┌─ DATA TO EXAMINE

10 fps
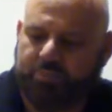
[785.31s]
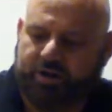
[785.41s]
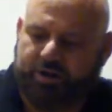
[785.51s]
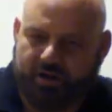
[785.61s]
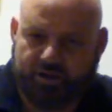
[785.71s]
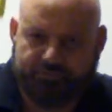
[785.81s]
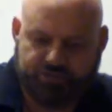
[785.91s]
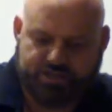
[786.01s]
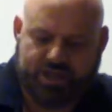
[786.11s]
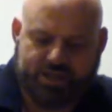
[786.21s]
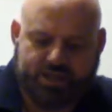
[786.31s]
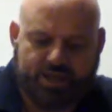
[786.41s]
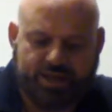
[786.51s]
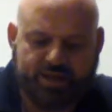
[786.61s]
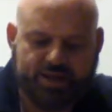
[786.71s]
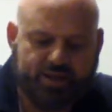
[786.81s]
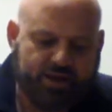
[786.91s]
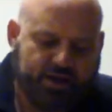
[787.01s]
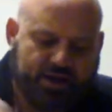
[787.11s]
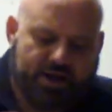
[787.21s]
But first aid kit,
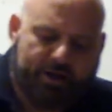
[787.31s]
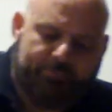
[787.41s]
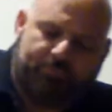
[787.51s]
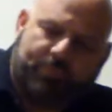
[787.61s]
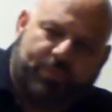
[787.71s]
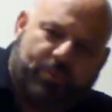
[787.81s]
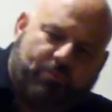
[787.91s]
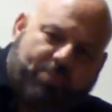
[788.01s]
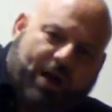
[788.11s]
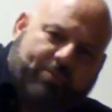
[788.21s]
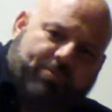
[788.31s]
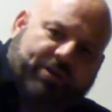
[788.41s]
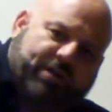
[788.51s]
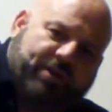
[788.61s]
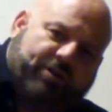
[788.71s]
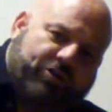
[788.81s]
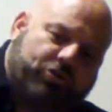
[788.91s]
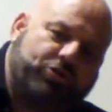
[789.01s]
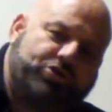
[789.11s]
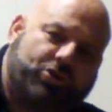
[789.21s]
probably a
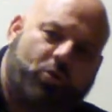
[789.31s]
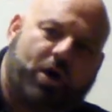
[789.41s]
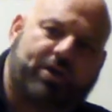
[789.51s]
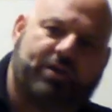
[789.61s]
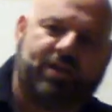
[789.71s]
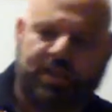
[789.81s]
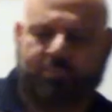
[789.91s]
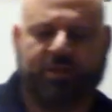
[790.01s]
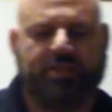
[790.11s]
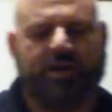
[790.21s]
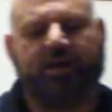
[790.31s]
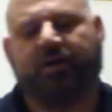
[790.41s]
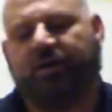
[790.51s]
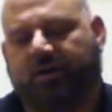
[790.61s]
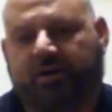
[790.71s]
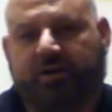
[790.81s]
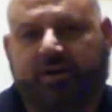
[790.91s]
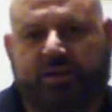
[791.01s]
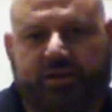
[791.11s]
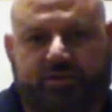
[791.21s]
crucial one to keep in there
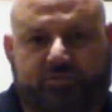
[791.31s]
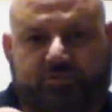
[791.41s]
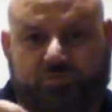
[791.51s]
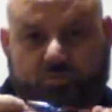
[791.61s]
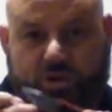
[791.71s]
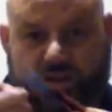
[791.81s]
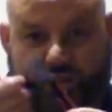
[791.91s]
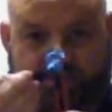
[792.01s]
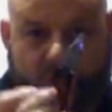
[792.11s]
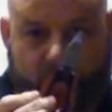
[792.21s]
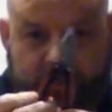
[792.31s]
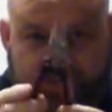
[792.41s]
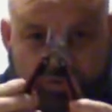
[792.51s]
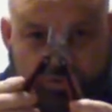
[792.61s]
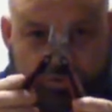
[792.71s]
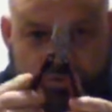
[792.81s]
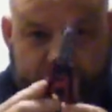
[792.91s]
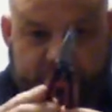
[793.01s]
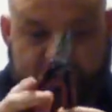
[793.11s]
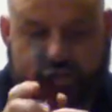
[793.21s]
is one of these
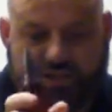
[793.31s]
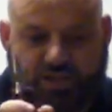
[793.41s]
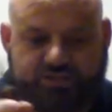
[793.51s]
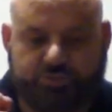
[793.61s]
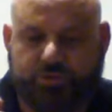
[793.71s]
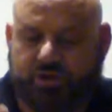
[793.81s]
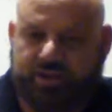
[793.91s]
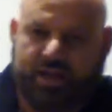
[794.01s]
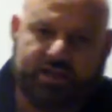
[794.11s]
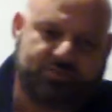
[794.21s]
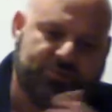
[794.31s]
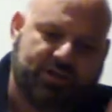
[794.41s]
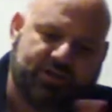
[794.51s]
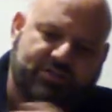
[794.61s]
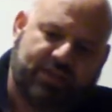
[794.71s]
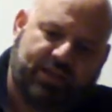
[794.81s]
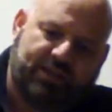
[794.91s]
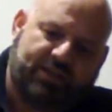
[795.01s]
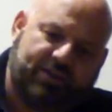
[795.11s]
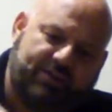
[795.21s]
multi-tools. And these are real nice because, again,
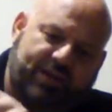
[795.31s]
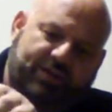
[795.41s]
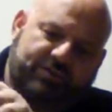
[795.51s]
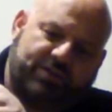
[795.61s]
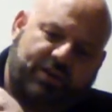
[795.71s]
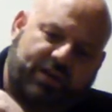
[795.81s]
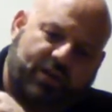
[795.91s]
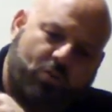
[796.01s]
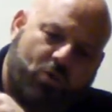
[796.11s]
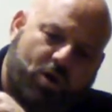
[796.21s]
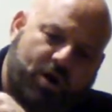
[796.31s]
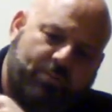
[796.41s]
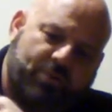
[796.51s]
the container is going to get warm.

└─

### EXERCISE
Exclude the pictures and transcribe all of the entries exactly.

### PROBLEM SOLUTION
10 fps
[785.31s]
[785.41s]
[785.51s]
[785.61s]
[785.71s]
[785.81s]
[785.91s]
[786.01s]
[786.11s]
[786.21s]
[786.31s]
[786.41s]
[786.51s]
[786.61s]
[786.71s]
[786.81s]
[786.91s]
[787.01s]
[787.11s]
[787.21s]
But first aid kit,
[787.31s]
[787.41s]
[787.51s]
[787.61s]
[787.71s]
[787.81s]
[787.91s]
[788.01s]
[788.11s]
[788.21s]
[788.31s]
[788.41s]
[788.51s]
[788.61s]
[788.71s]
[788.81s]
[788.91s]
[789.01s]
[789.11s]
[789.21s]
probably a
[789.31s]
[789.41s]
[789.51s]
[789.61s]
[789.71s]
[789.81s]
[789.91s]
[790.01s]
[790.11s]
[790.21s]
[790.31s]
[790.41s]
[790.51s]
[790.61s]
[790.71s]
[790.81s]
[790.91s]
[791.01s]
[791.11s]
[791.21s]
crucial one to keep in there
[791.31s]
[791.41s]
[791.51s]
[791.61s]
[791.71s]
[791.81s]
[791.91s]
[792.01s]
[792.11s]
[792.21s]
[792.31s]
[792.41s]
[792.51s]
[792.61s]
[792.71s]
[792.81s]
[792.91s]
[793.01s]
[793.11s]
[793.21s]
is one of these
[793.31s]
[793.41s]
[793.51s]
[793.61s]
[793.71s]
[793.81s]
[793.91s]
[794.01s]
[794.11s]
[794.21s]
[794.31s]
[794.41s]
[794.51s]
[794.61s]
[794.71s]
[794.81s]
[794.91s]
[795.01s]
[795.11s]
[795.21s]
multi-tools. And these are real nice because, again,
[795.31s]
[795.41s]
[795.51s]
[795.61s]
[795.71s]
[795.81s]
[795.91s]
[796.01s]
[796.11s]
[796.21s]
[796.31s]
[796.41s]
[796.51s]
the container is going to get warm.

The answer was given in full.